I am trying to run the ssd_mobilenet_v3_float
TFLite model using TFLM (TensorFlow Lite for Microcontrollers). However, I am encountering discrepancies in the output shapes when comparing the results obtained from Python and C++ code.
Below are the Python and C++ codes I used to verify the input and output shapes, along with their respective outputs. Is there an issue with my model conversion, or am I using the TFLM library incorrectly?
Any insights or suggestions would be greatly appreciated.
ssd_mobilenet_v3_float_tflite link(google drive) :
Python
import tensorflow as tf
# Load the TFLite model
interpreter = tf.lite.Interpreter(model_path='ssd_mobilenet_v3_float.tflite')
interpreter.allocate_tensors()
# Get input details
input_details = interpreter.get_input_details()

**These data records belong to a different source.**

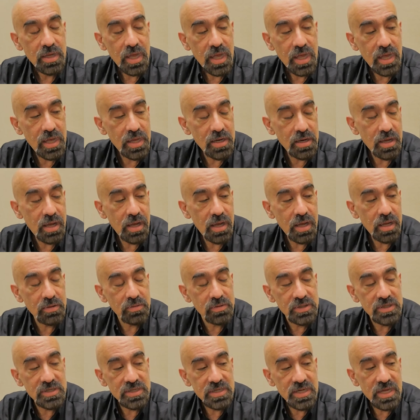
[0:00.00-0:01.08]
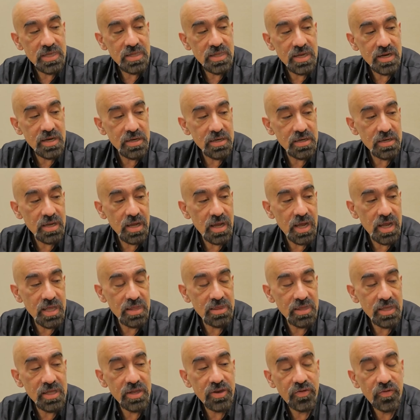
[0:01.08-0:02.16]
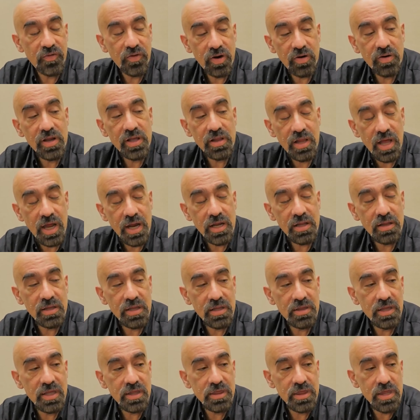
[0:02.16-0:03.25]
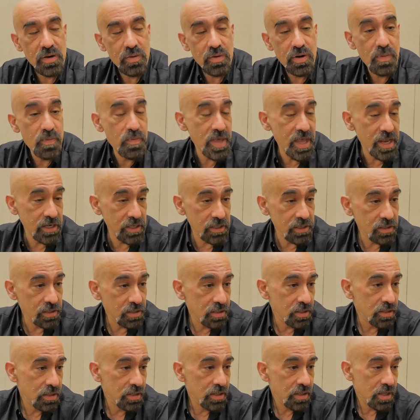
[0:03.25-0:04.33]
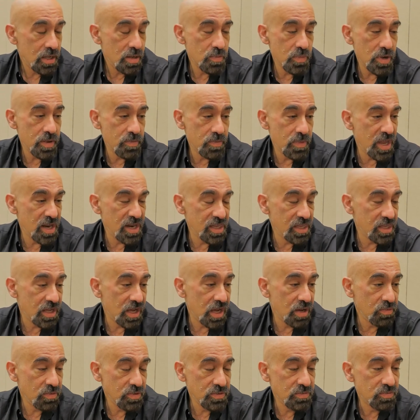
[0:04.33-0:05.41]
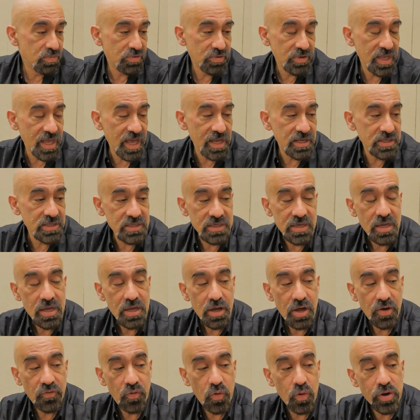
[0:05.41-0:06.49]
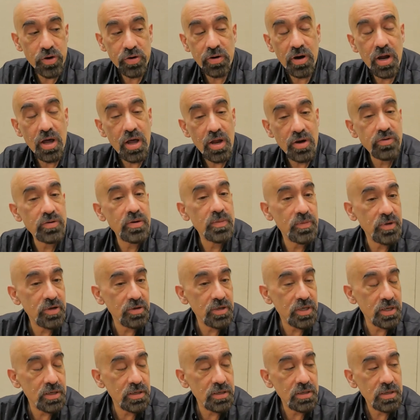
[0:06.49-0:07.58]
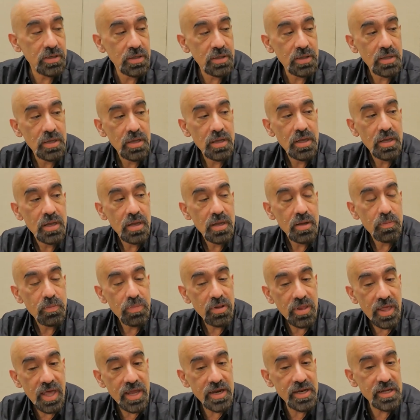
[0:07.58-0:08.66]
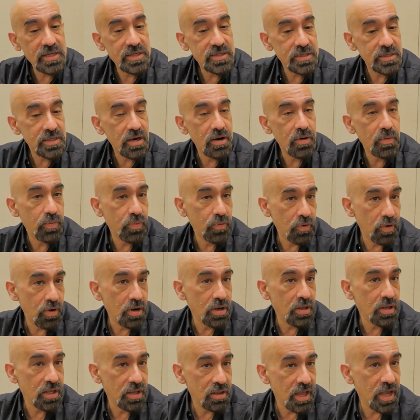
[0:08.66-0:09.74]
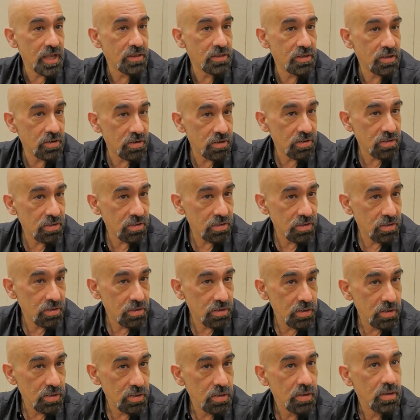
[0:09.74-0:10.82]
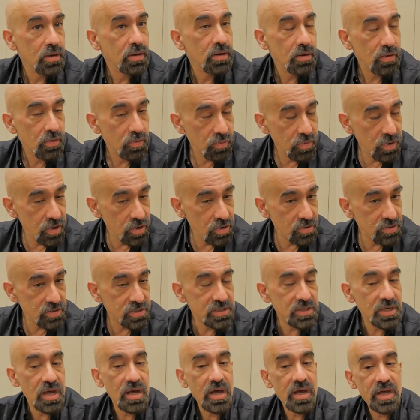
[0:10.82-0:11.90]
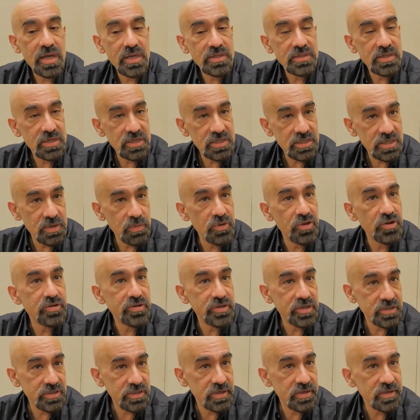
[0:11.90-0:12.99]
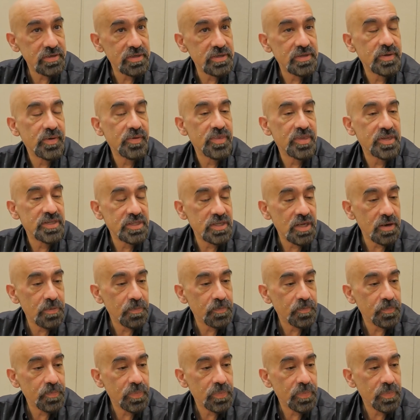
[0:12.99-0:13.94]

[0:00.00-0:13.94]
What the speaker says: And I would say that I think it's very likely that there are many, and by many I would guess, of order 100 million planets that are broadly like the Earth, Earth size at similar distances from the Sun.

output_details = interpreter.get_output_details()
print("Input Details:")
for detail in input_details:
print(f"Name: {detail['name']}")
print(f"Shape: {detail['shape']}")
print(f"Type: {detail['dtype']}")
print("\nOutput Details:")
for detail in output_details:
print(f"Name: {detail['name']}")
print(f"Shape: {detail['shape']}")
print(f"Type: {detail['dtype']}")
output
Input Details:
Name: normalized_input_image_tensor
Shape: [ 1 320 320 3]
Type: <class ‘numpy.float32’>
Output Details:
Name: TFLite_Detection_PostProcess
Shape: [ 1 10 4]
Type: <class ‘numpy.float32’>
Name: TFLite_Detection_PostProcess:1
Shape: [ 1 10]
Type: <class ‘numpy.float32’>
Name: TFLite_Detection_PostProcess:2
Shape: [ 1 10]
Type: <class ‘numpy.float32’>
Name: TFLite_Detection_PostProcess:3
Shape: [1]
Type: <class ‘numpy.float32’>
TFLM C++
#include "tensorflow/lite/micro/micro_interpreter.h"
#include "tensorflow/lite/micro/micro_mutable_op_resolver.h"
#include "tensorflow/lite/schema/schema_generated.h"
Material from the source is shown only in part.